Der "Spiegel" ist am Montag mit einer Titelgeschichte über "Facebook & Co." erschienen. Der Artikel "Die Unersättlichen - Milliarden-Geschäfte mit privaten Daten" von Manfred Dworschak wurde in der Netz-Gemeinde - wie bei "Spiegel"-Geschichten üblich - hart kritisiert. Die reflexhafte Verteidigung des Netzes gegen seine Kritiker wird nur langsam ermüdend und zu einem Muster ohne Wert.
Was hat der "Spiegel"-Redakteur geschrieben? Dworschak hat auf insgesamt elf Druckseiten die Praktiken der Online-Datensammler geschildert. Natürlich finden sich in dem - vielleicht zu langen - Text etliche dramatische Formulierungen. Da tummeln sich "sinistre Firmen" und etliche "Skrupellose", da wird der Mensch zum "ohnmächtigen Objekt von Neugierigen". Es fallen typische "Spiegel"-Sätze wie: "Es geht zu wie im Goldrausch", "Was für das Schaf die Ohrmarke, ist das Cookie für den Menschen" oder "Das Internet ist ein Zerrspiegel, es betont und vergrößert das Negative."
Vor allem der letzte Satz hat, wenig überraschend, das Potenzial, die Netz-Gemeinde zu erzürnen. Zieht man die "Spiegel"-Polemik ab, beschreibt Dworschak aber lediglich tatsächliche Entwicklungen und Vorgehensweisen von Datensammlern im Netz. Was dem Text anzukreiden ist: Dworschak beherrscht zwar sein Thema, hat auch mit einigen Datenschützern gesprochen, stützt sich aber im Wesentlichen auf Recherchen anderer Medien, allen voran des "Wall Street Journal". Datensammler, also Vertreter beispielsweise von Targeting-Unternehmen, kommen nicht zu Wort - ein großes Manko.

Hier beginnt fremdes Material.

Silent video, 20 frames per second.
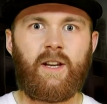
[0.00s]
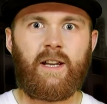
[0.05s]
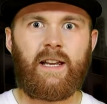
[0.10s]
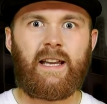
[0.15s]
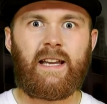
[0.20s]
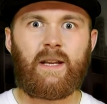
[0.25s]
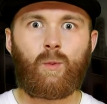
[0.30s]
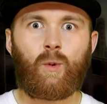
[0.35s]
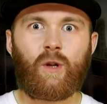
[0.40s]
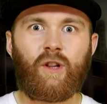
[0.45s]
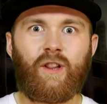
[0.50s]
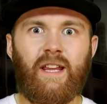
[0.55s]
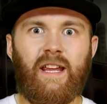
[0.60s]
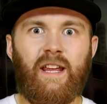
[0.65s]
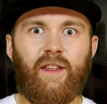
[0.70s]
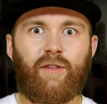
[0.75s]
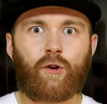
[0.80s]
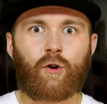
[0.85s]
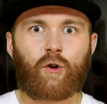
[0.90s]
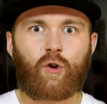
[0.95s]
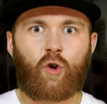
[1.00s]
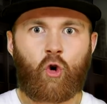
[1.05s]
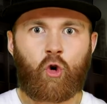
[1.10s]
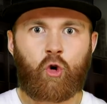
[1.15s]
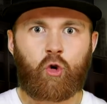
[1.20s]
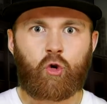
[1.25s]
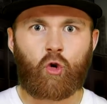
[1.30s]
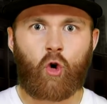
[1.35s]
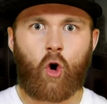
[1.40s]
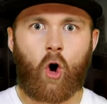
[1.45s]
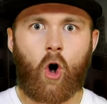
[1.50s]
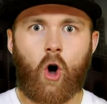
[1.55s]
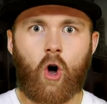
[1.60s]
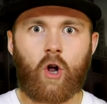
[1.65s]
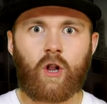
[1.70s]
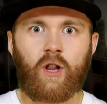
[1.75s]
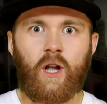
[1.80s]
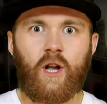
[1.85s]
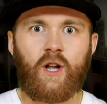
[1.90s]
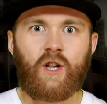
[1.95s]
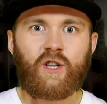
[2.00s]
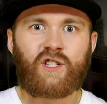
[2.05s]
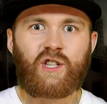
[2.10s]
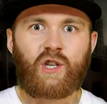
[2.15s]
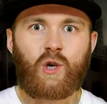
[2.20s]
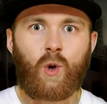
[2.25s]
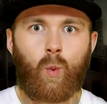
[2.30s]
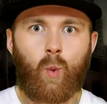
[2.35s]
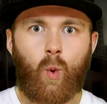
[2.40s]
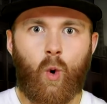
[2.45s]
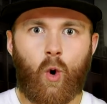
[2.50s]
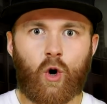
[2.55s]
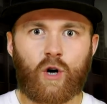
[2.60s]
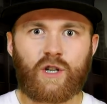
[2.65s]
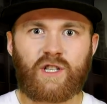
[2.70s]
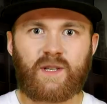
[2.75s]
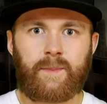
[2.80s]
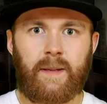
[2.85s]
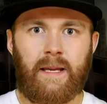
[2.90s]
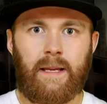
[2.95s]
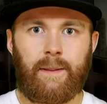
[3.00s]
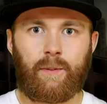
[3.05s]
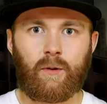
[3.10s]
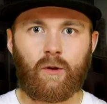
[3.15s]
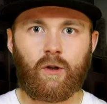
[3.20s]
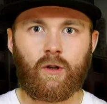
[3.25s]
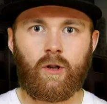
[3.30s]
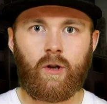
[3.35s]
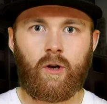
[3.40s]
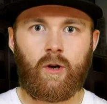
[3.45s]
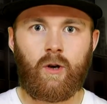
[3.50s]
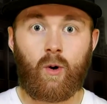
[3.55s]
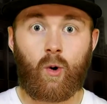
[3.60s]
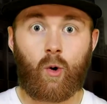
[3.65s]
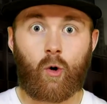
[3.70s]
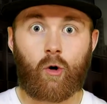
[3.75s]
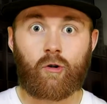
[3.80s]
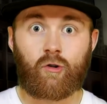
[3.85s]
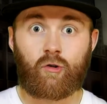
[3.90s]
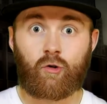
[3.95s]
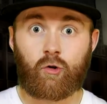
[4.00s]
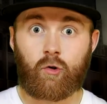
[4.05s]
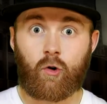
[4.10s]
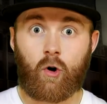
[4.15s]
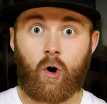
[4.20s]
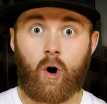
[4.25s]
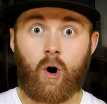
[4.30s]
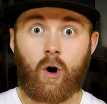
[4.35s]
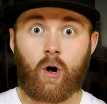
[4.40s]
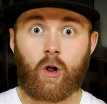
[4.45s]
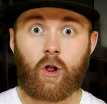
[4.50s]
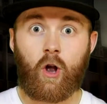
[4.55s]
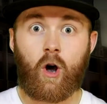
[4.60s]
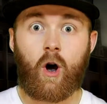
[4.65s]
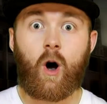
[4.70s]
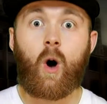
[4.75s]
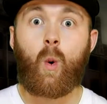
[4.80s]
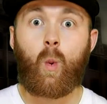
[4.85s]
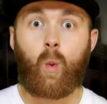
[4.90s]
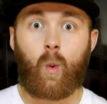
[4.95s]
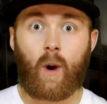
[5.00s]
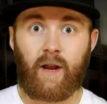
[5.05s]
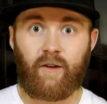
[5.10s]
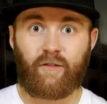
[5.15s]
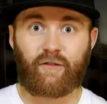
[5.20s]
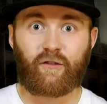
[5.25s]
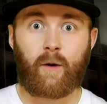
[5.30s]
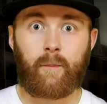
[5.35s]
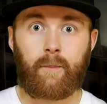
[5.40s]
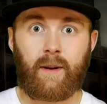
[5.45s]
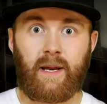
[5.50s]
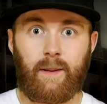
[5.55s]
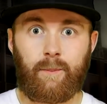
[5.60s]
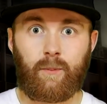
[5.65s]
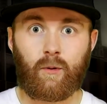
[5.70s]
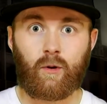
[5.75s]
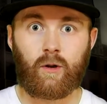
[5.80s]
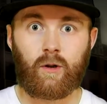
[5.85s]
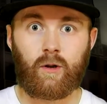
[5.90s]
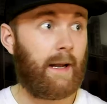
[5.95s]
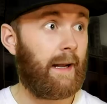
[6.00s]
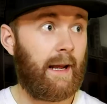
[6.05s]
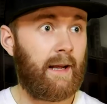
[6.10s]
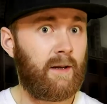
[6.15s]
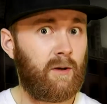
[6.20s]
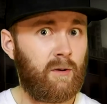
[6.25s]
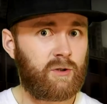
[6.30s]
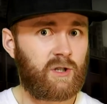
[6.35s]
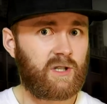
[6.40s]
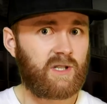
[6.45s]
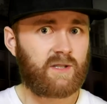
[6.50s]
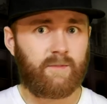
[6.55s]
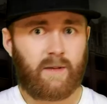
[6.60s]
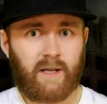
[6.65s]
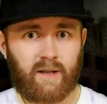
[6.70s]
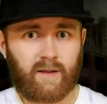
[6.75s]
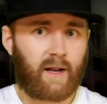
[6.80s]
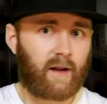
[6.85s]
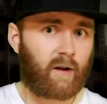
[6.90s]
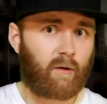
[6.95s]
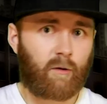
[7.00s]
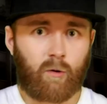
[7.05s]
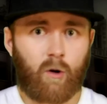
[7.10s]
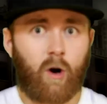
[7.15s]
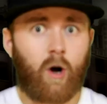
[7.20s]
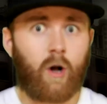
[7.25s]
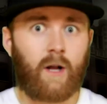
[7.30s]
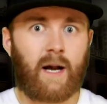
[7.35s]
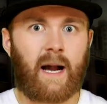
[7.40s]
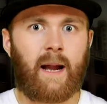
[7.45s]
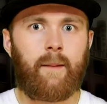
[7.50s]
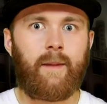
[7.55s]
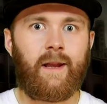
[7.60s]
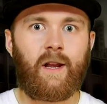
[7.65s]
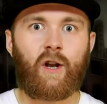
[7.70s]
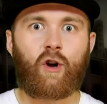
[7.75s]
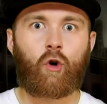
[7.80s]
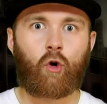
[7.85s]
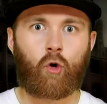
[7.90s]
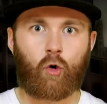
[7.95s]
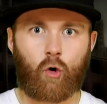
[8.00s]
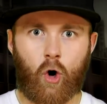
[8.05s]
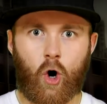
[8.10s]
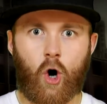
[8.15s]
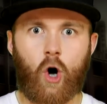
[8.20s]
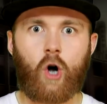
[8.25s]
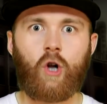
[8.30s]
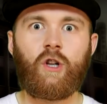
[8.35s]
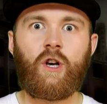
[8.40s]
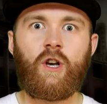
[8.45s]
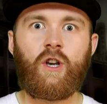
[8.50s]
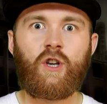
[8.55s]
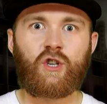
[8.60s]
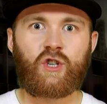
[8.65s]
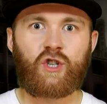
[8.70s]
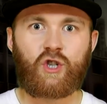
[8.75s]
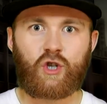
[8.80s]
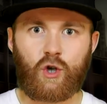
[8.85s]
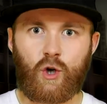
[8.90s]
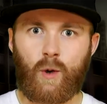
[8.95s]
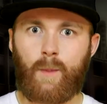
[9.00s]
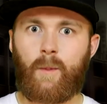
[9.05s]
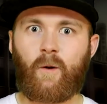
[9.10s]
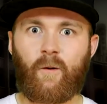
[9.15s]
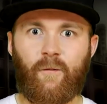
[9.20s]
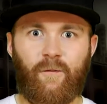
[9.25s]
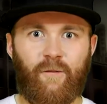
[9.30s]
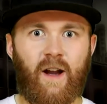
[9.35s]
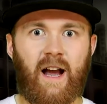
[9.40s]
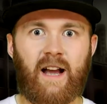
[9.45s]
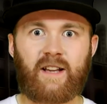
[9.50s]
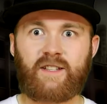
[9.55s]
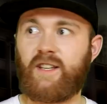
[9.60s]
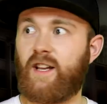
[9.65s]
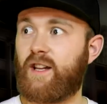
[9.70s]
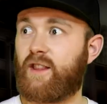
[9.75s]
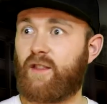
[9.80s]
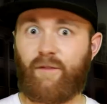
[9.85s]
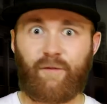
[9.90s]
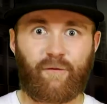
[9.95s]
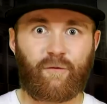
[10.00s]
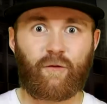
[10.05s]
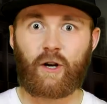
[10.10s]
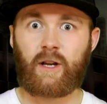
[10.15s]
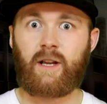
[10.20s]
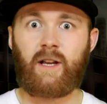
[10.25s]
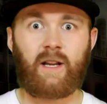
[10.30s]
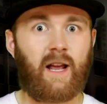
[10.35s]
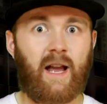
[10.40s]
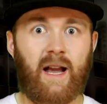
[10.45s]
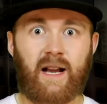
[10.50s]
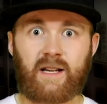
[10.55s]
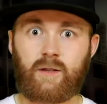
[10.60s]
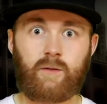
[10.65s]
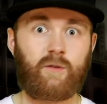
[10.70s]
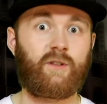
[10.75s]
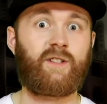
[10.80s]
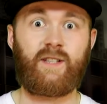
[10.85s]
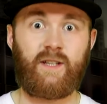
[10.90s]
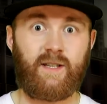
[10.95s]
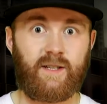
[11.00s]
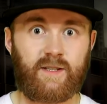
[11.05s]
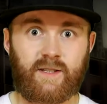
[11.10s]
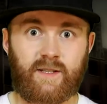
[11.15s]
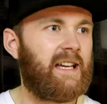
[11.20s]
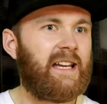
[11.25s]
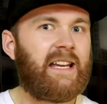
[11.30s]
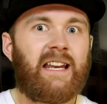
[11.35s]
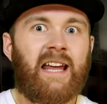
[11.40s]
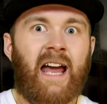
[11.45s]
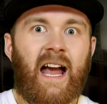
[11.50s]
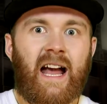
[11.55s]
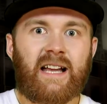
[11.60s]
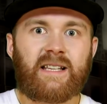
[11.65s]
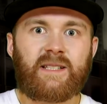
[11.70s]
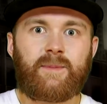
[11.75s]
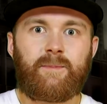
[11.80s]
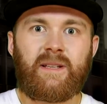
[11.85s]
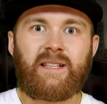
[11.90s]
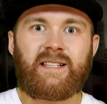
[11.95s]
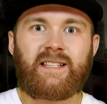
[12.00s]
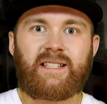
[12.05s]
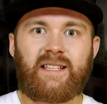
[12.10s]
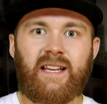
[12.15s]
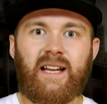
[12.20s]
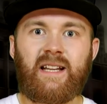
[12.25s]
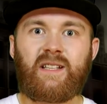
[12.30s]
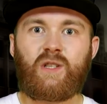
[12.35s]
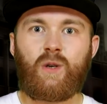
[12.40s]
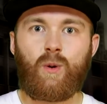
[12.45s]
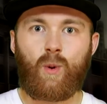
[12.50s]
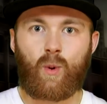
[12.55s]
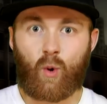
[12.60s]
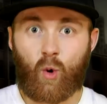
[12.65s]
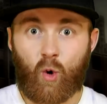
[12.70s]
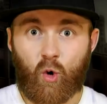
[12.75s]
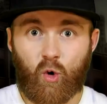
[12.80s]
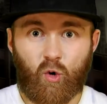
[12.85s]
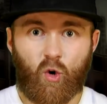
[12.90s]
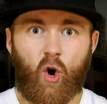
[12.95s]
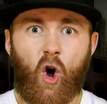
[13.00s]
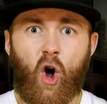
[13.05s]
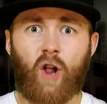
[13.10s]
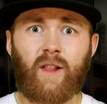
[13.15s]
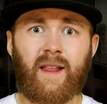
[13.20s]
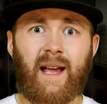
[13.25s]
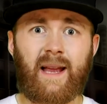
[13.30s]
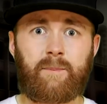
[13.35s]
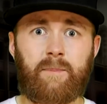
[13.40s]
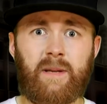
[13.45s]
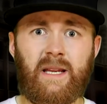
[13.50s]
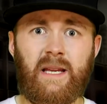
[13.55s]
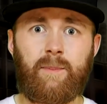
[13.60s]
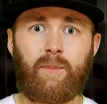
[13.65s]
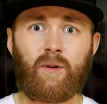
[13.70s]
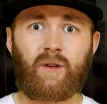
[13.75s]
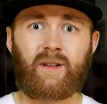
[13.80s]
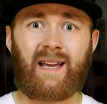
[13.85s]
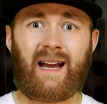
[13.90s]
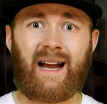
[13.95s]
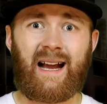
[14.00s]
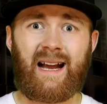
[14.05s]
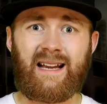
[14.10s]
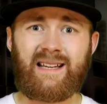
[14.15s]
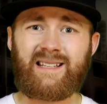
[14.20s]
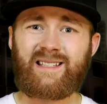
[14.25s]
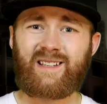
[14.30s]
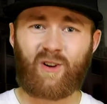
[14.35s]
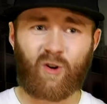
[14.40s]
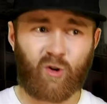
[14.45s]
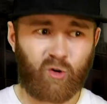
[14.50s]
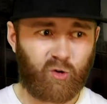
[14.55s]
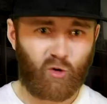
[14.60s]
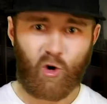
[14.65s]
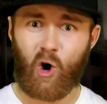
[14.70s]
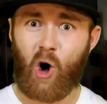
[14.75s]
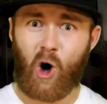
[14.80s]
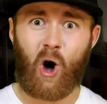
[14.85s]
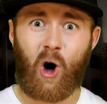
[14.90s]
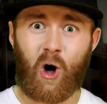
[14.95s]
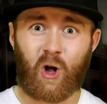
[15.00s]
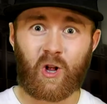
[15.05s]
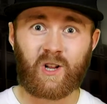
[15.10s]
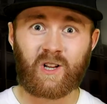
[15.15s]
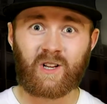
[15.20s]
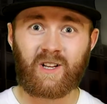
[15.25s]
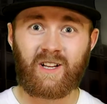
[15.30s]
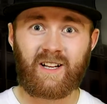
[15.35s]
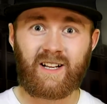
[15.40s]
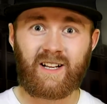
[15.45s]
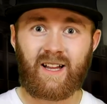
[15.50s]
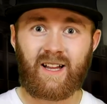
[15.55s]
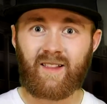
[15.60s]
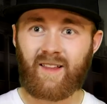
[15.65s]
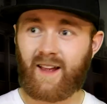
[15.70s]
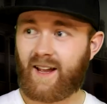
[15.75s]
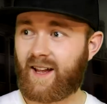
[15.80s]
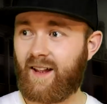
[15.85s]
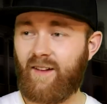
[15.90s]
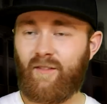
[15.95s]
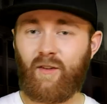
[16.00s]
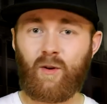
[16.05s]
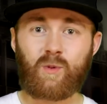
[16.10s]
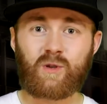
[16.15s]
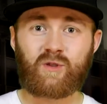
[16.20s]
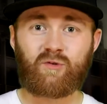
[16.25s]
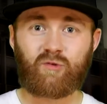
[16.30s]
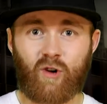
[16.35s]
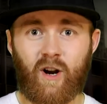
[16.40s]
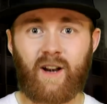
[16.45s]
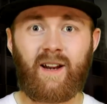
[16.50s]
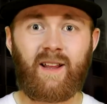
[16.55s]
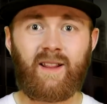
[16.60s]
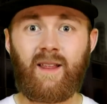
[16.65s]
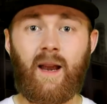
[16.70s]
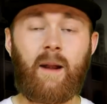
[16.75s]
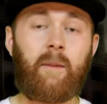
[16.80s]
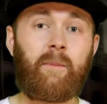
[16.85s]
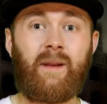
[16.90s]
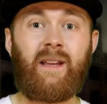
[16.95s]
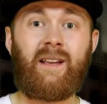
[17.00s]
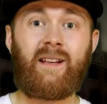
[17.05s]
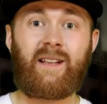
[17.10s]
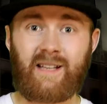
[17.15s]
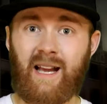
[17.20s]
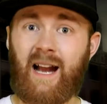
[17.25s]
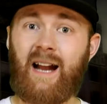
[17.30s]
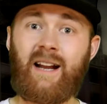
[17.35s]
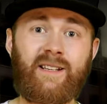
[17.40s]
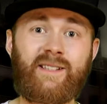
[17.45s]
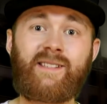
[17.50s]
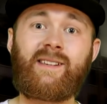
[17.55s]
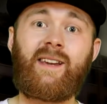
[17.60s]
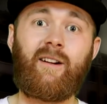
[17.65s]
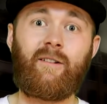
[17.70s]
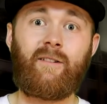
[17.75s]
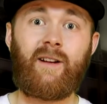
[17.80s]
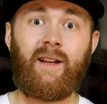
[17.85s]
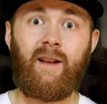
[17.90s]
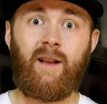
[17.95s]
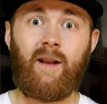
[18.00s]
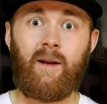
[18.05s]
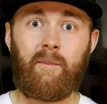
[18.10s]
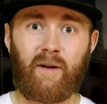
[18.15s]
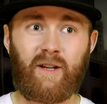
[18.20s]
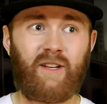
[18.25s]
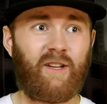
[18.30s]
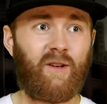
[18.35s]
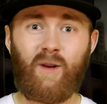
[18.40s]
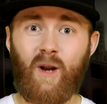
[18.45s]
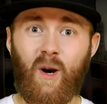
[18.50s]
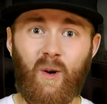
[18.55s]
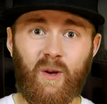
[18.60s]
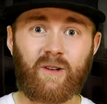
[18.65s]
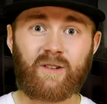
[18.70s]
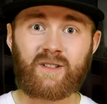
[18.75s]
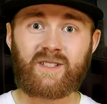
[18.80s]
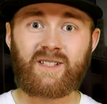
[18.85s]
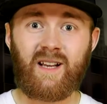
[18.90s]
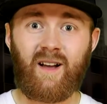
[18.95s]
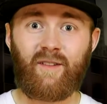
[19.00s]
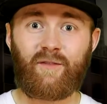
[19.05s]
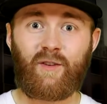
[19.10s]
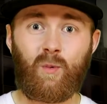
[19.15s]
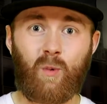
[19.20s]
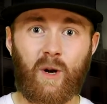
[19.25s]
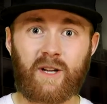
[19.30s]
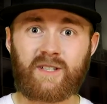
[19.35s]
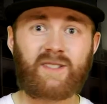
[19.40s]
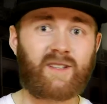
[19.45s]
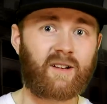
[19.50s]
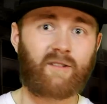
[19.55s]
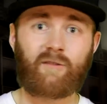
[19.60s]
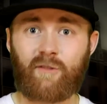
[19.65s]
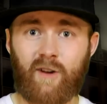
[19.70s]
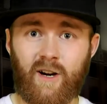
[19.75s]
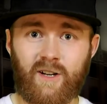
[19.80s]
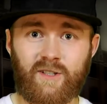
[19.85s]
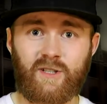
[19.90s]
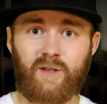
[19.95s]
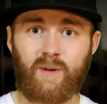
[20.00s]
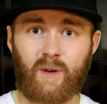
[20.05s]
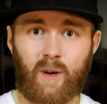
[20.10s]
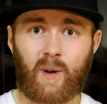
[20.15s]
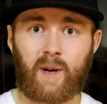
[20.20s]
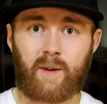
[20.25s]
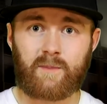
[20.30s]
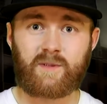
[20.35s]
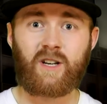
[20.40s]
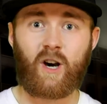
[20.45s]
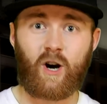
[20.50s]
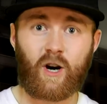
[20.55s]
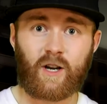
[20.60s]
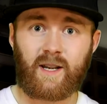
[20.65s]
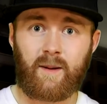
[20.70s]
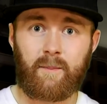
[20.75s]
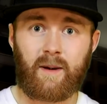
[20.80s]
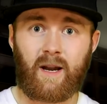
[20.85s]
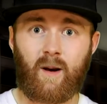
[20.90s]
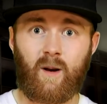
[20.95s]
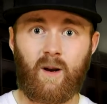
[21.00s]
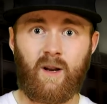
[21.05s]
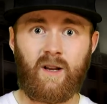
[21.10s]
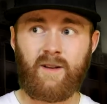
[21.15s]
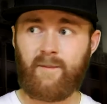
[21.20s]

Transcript: It will either crawl towards people or crawl away from people. And I don't just mean like crawl, I mean crawl super fast, like the friggin' Exorcist. It has been said to crawl at people, guys, crawl! Like, if it was running, that'd be kind of scary. But you know yourself, you watch The Grudge, you know what I'm talking about.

Doch das nur am Rande. Denn der Ärger der Kritiker entlädt sich vor allem am vermeintlich Internet-feindlichen Duktus des Textes, weniger an seinem Inhalt an sich. Allen voran wetterte der Journalist und Blogger Richard Gutjahr gegen die Geschichte. "Eure Doppelmoral kotzt mich an" überschrieb er seinen Blog-Eintrag. Sein Hauptargument wendet sich in erster Linie nicht gegen die Geschichte, zu der er anmerkt, dass der Text für einen "flächendeckenden Missbrauch von Daten" keinen Beweis liefere. Meint er damit, es gebe keinen Missbrauch? Oder nur: keinen "flächendeckenden" Missbrauch? Will er die Problematik z.B. der unerlaubten Weitergabe von Netz-Profilen und Daten an Dritte herunterspielen? Unklar.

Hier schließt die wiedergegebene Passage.